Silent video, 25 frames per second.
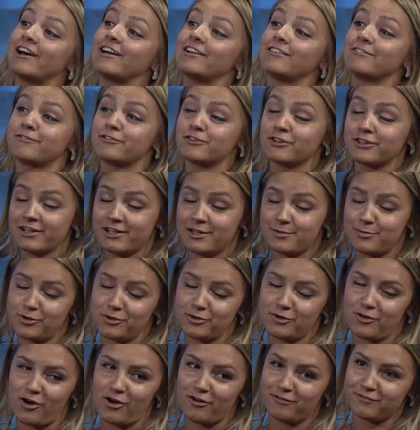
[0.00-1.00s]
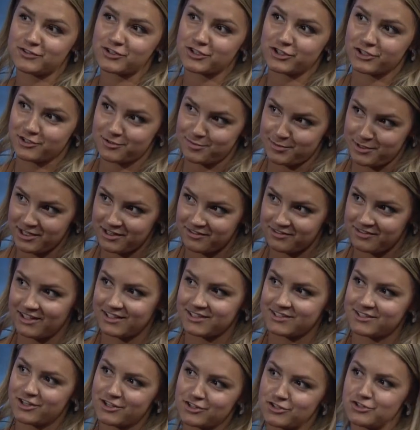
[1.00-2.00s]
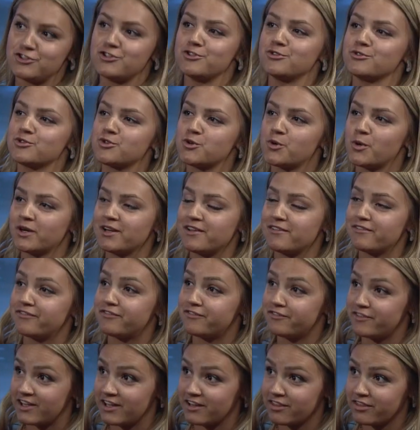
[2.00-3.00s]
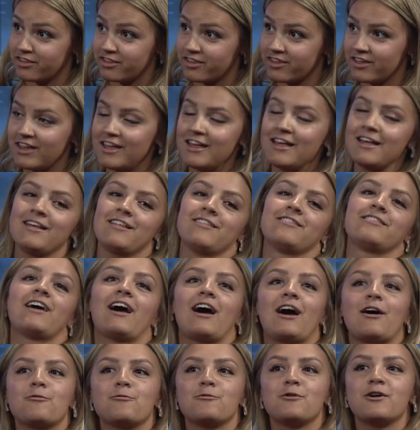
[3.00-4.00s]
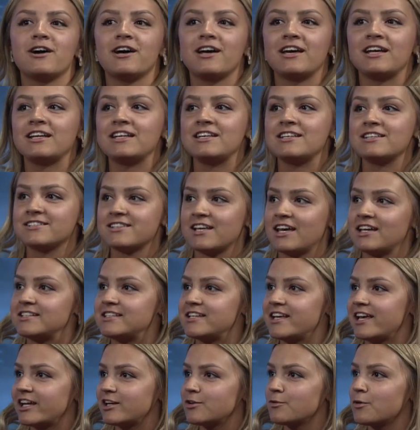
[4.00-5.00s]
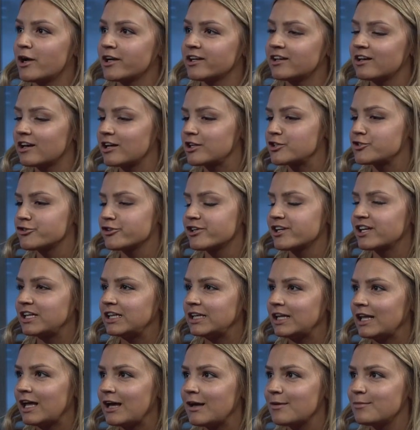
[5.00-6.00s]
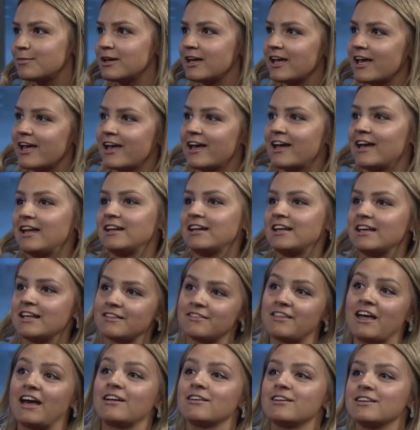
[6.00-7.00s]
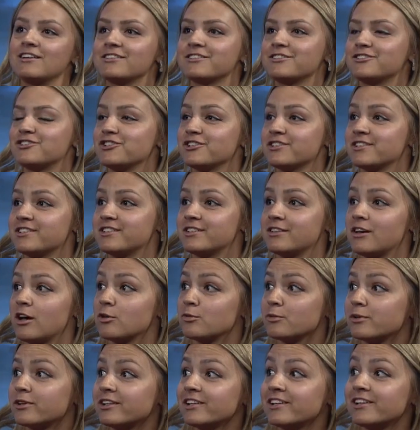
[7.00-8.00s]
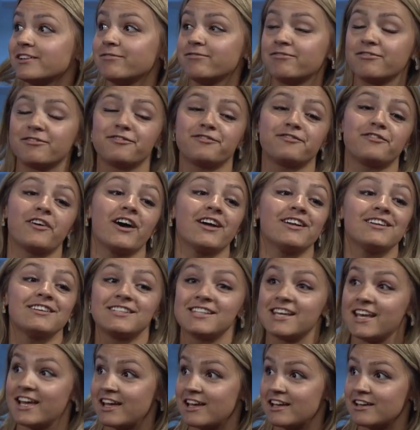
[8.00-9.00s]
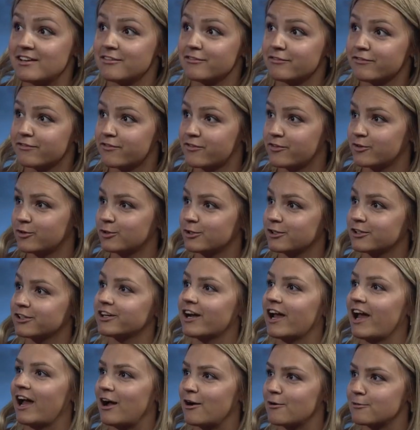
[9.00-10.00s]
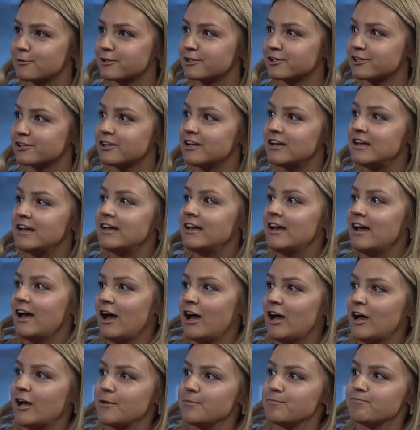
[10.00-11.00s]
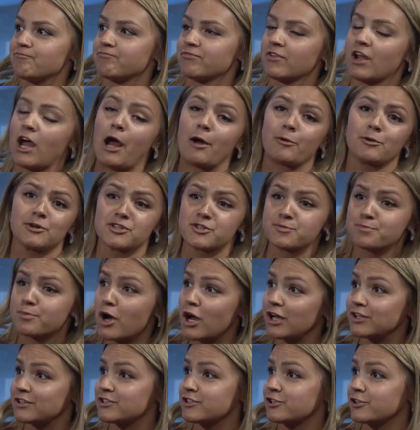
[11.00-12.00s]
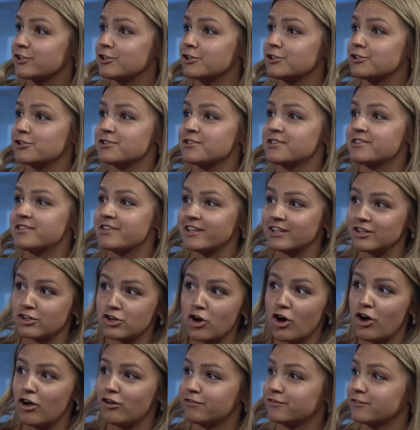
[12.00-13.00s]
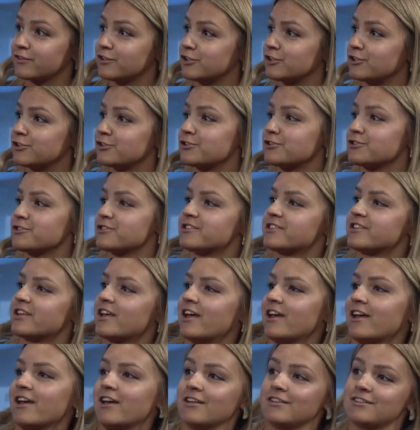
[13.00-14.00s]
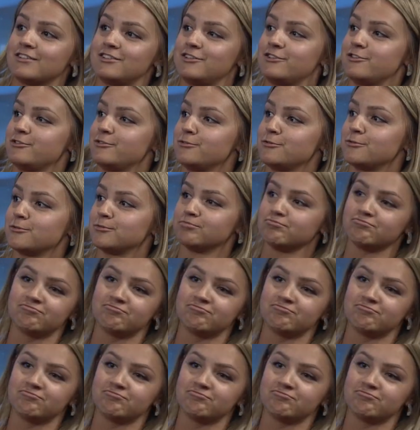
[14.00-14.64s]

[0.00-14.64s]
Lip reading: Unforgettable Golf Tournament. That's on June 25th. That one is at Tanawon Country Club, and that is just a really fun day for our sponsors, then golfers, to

+++

Work request
Word for word, restate only the lines from the one bearing "[4.00-5.00s]" through the final line of the listing, inclusive, with no pictures.

Exercise solution
[4.00-5.00s]
[5.00-6.00s]
[6.00-7.00s]
[7.00-8.00s]
[8.00-9.00s]
[9.00-10.00s]
[10.00-11.00s]
[11.00-12.00s]
[12.00-13.00s]
[13.00-14.00s]
[14.00-14.64s]

[0.00-14.64s]
Lip reading: Unforgettable Golf Tournament. That's on June 25th. That one is at Tanawon Country Club, and that is just a really fun day for our sponsors, then golfers, to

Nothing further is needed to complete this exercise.